About foxes, they are mostly rare near cities in the area I live, but since there are forests nearby and some meadows here and there they venture out in the night.
Sometimes I think maybe it's not foxes but some astray dog or most probably astray cat wandering around the high grass.

When I was living in Belgium it was forest area all around where I lived in the outskirts of Brussels, and I could see many nights a beautiful fox wandering around. A couple of times I heard a hissing cat and when I looked through the window it was 1 or 2 cats driving away the fox. Surprisingly for me the fox didn't fight back. He was standing but eventually turned around.
They are something like a furry chihuahua with a long furry tail, very funny.

About the Terrier dog, it was a good colleague from USA, Rick Solis, who told me he adopted a terrier-type dog and has proved to be an excellent guardian for the birds and very intelligent. That's why I thought about a terrier-type.

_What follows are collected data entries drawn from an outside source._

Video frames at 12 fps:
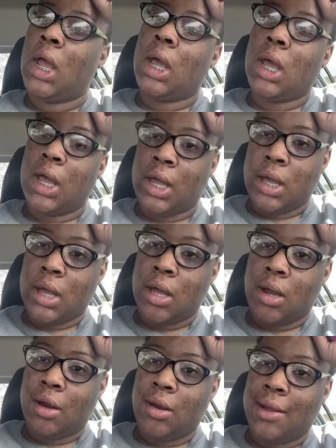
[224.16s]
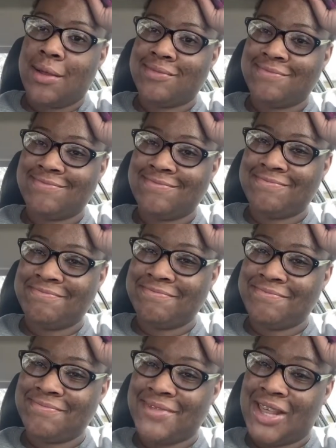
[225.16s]
and
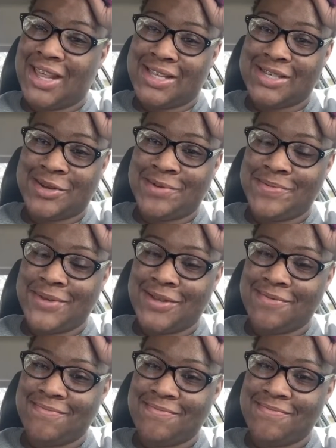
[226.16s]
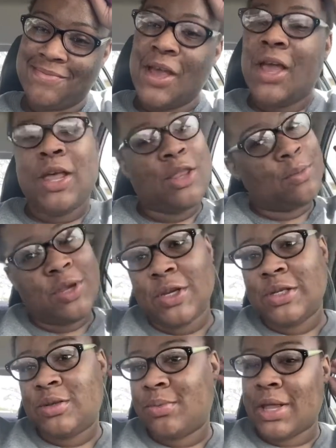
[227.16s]
it's open. The beauty
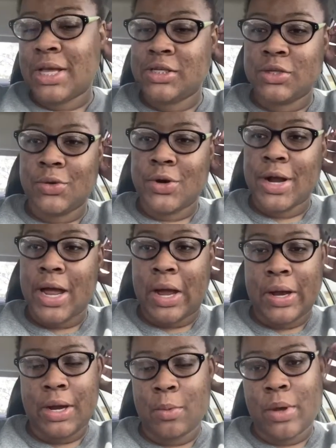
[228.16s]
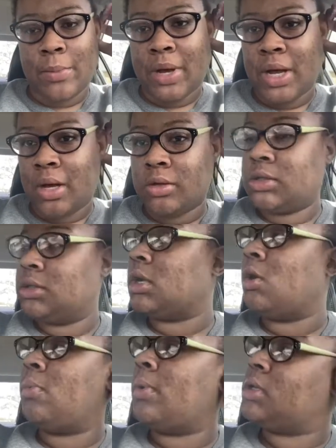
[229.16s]
supply store out here by my house is
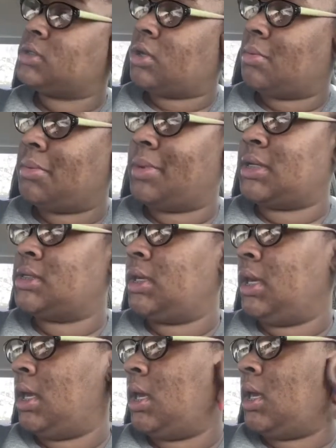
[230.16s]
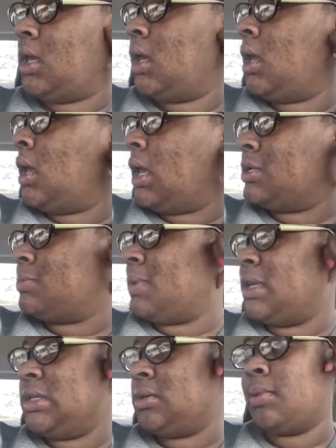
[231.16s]
open, so I'm about to get as
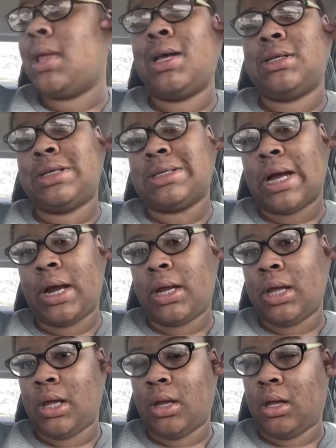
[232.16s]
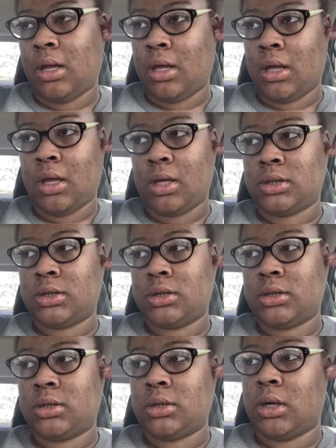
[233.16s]
many supplies as I can get
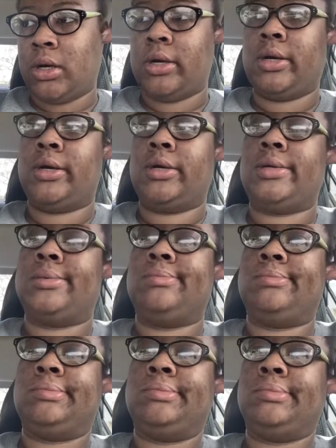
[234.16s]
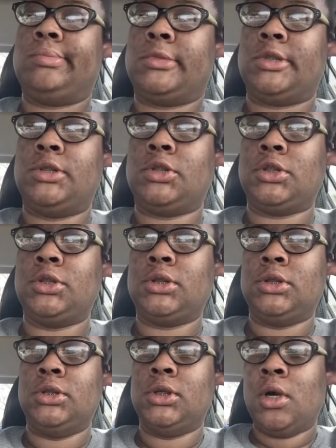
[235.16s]
for
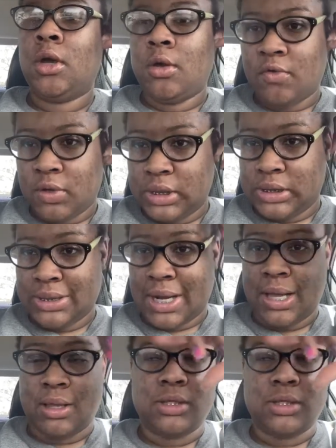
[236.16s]
these knotless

Russian blues, I take note and will give it a look. The problem is, I don't live where the birds are so maybe it's a bit of an issue to educate the cat, that's why I was partial for the dog.

I have even heard of people using geese, which have a hell of an attitude, but also make a hell of a noise especially at dawn (lived in Belgium next to a small water-park with fowl and ducks in there). And I don't think my grandpa will be especially happy about duck droppings all around the place.